PROFILE OF CONVENTIONAL RISK FACTORS IN PATIENTS PRESENTING FOR CORONARY ANGIOGRAPHY IN A TERTIARY CARE HOSPITAL
The conventional risk factors for coronary artery disease (CAD) include hypertension, diabetes mellitus, hyperlipidaemia and cigarette smoking(1). There is a large body of evidence, which implicates these factors in the causation of coronary artery disease.
To study the pattern of the above-mentioned as well as additional risk factors including age, gender, family history, obesity and hepatitis B and C seropositivity in the population of patients undergoing coronary angiography at our tertiary care hospital.
In this cross-sectional survey, 465 patients undergoing coronary angiography were studied using a questionnaire as well as clinical and laboratory data. The information obtained included age, sex, clinical presentation, past medical history, family history, the presence or absence of previous ischemic heart disease, diabetes, hypertension and a history of smoking. A history of duration of diabetes and hypertension, their treatment and the presence or absence of complications was also noted.
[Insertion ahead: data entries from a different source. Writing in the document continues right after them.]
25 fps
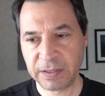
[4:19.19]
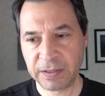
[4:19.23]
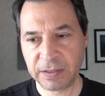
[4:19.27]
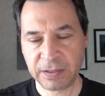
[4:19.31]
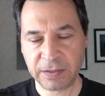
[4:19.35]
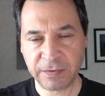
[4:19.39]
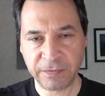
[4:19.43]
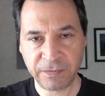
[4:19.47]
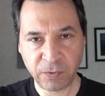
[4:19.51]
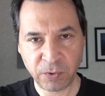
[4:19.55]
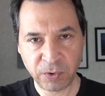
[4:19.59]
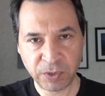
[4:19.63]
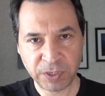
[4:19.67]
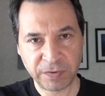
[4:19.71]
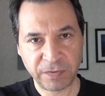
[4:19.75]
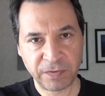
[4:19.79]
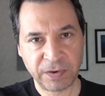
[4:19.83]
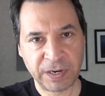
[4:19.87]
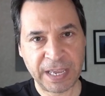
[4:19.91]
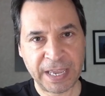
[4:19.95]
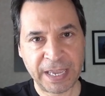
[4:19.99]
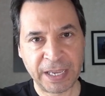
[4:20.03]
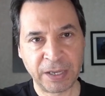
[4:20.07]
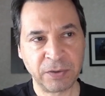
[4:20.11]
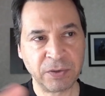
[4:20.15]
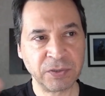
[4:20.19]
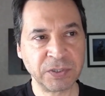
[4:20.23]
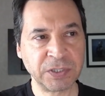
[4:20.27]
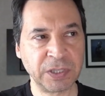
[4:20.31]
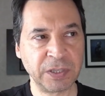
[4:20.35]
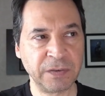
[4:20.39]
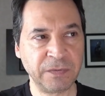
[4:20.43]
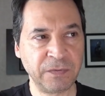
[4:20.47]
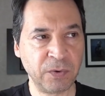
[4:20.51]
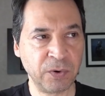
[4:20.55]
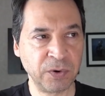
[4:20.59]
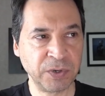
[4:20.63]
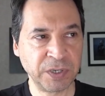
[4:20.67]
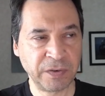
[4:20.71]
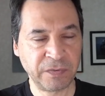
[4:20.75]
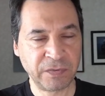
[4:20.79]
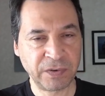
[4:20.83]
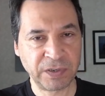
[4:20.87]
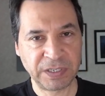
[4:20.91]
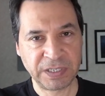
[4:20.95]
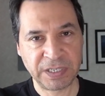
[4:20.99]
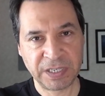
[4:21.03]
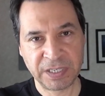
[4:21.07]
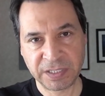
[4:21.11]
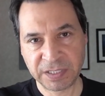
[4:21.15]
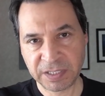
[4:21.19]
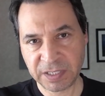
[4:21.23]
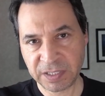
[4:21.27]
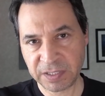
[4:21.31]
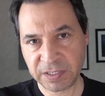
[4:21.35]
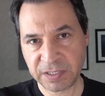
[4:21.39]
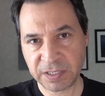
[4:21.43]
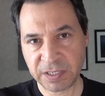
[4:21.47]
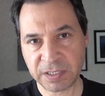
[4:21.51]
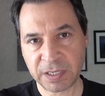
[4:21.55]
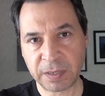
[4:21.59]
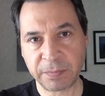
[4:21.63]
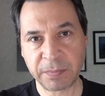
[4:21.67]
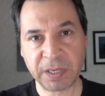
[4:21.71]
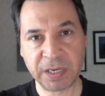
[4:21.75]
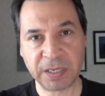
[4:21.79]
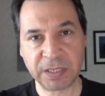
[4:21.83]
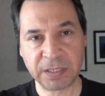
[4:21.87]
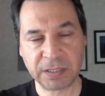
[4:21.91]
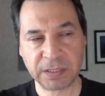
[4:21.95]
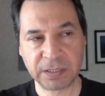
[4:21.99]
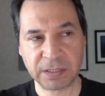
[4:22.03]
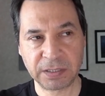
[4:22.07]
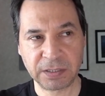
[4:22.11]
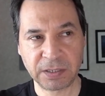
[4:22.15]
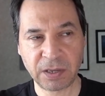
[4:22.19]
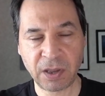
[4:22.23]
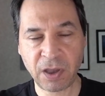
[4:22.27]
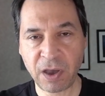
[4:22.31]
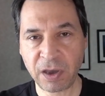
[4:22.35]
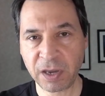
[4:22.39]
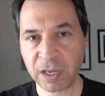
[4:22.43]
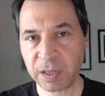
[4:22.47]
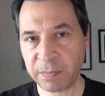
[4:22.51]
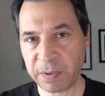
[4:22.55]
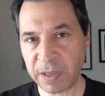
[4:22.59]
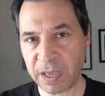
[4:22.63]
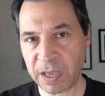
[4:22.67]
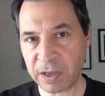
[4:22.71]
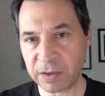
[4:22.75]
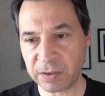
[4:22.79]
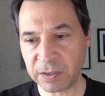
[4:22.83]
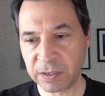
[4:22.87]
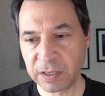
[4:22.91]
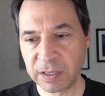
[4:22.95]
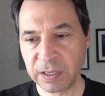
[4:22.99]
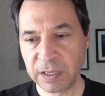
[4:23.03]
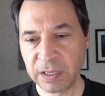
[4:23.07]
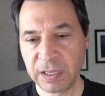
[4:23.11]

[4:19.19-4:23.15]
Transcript: the four different angles and the four different distances I'm going to talk about,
A proportion of patients had their fasting blood lipid levels measured. Height, weight and waist circumference as well as HepBsAg and anti-HCV levels were also determined.
The 465 patients studied included 383 males and 82 females. The mean age of all patients was 49.68 ± 0.464 years and the difference between genders was not significant. A past history of ischaemic heart disease was present in 31% of patients. Diabetes mellitus was present in 23% of males and 45% of females. A history of hypertension was present in 30.8% males and 70.7% of the females. Of the patients who could be studied, the mean LDL was 110.29 ± 1.706 mg/dL, the mean HDL was 41.01 ± 0.319 mg/dL and the mean TG was 189.67 ± 4.21 mg/dL. The difference in lipid profile values between male and female patients was not significant (p-value >0.05). Waist circumference was increased in 69.7% males and 93.9% females and here the difference between genders was significant ,HepBsAg alone was present in 3.9% patients and together with anti-HCV in 1.1% patients. Anti-HCV antibodies alone were present in 10.5% of patients. In all, almost 90% patients had at least one of the conventional risk factors.
This study shows that conventional risk factors for ischaemic heart disease are present to a significant degree in our population of patients in whom coronary angiography is considered necessary, and should be targeted for prevention and control.
Coronary heart disease, conventional risk factors, hypertension, diabetes, coronary angiography.